*** GIVEN ENTRIES ***

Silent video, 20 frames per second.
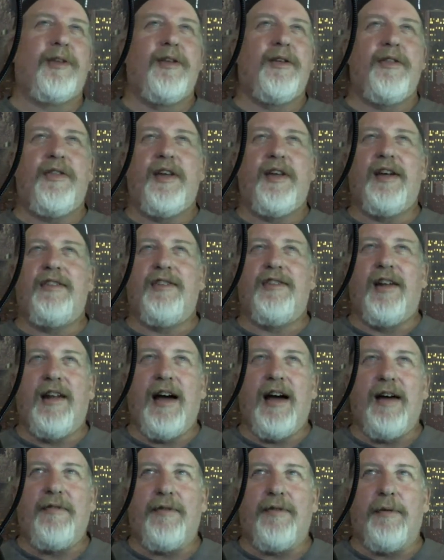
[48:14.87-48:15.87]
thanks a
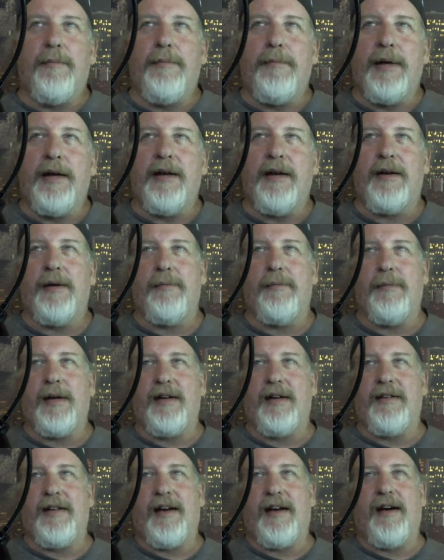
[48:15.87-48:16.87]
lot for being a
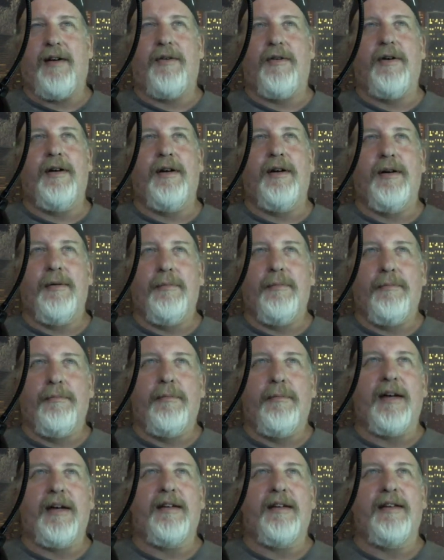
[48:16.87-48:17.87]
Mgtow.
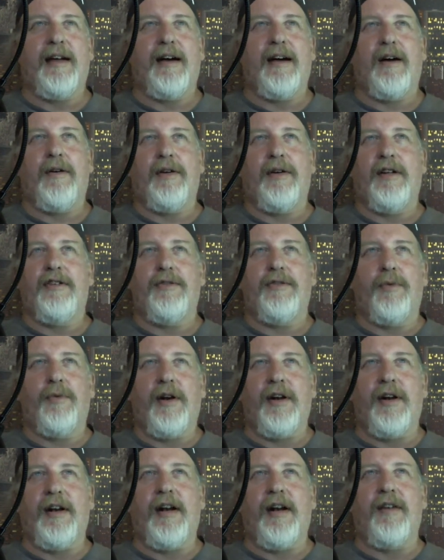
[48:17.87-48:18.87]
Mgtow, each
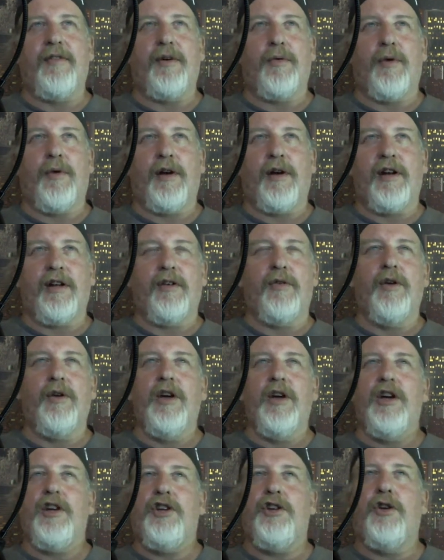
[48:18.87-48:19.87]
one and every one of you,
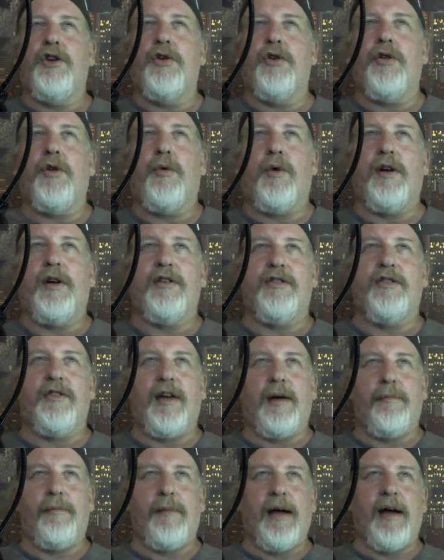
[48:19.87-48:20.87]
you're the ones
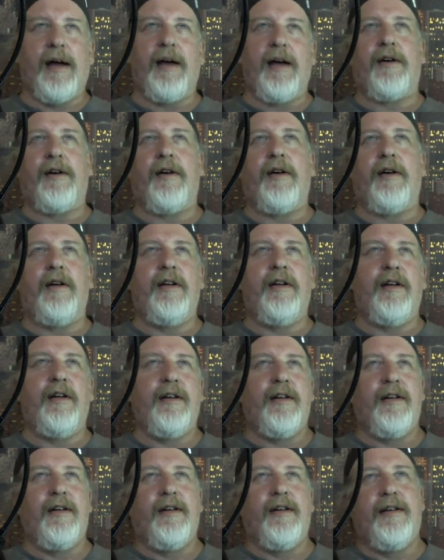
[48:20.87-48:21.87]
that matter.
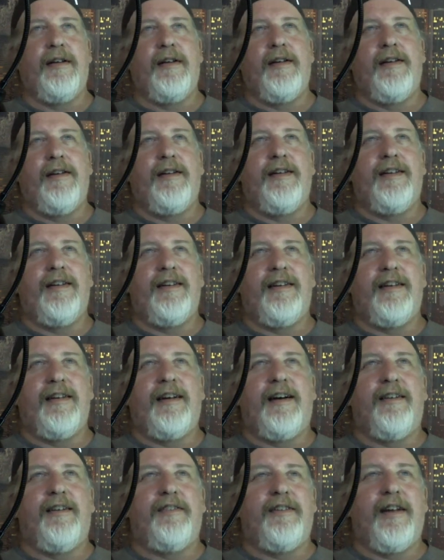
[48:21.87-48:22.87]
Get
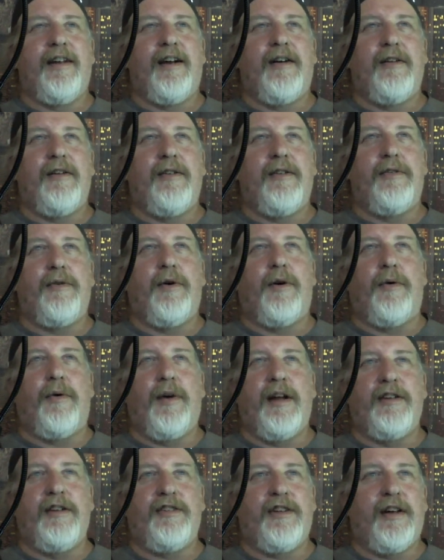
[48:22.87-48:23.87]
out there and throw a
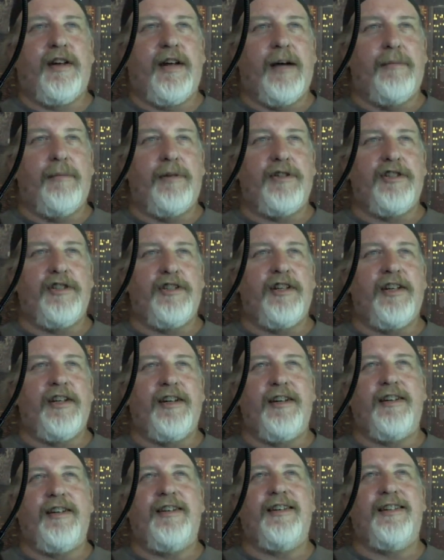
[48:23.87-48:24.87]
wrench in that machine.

*** End of GIVEN ENTRIES ***

• **TASK TO CARRY OUT**
Repeat exactly the lines from the one holding "[48:16.87-48:17.87]" through the last line of the entries, both included; the pictures do not belong in the copy.

• **RESPONSE BOX**
[48:16.87-48:17.87]
Mgtow.
[48:17.87-48:18.87]
Mgtow, each
[48:18.87-48:19.87]
one and every one of you,
[48:19.87-48:20.87]
you're the ones
[48:20.87-48:21.87]
that matter.
[48:21.87-48:22.87]
Get
[48:22.87-48:23.87]
out there and throw a
[48:23.87-48:24.87]
wrench in that machine.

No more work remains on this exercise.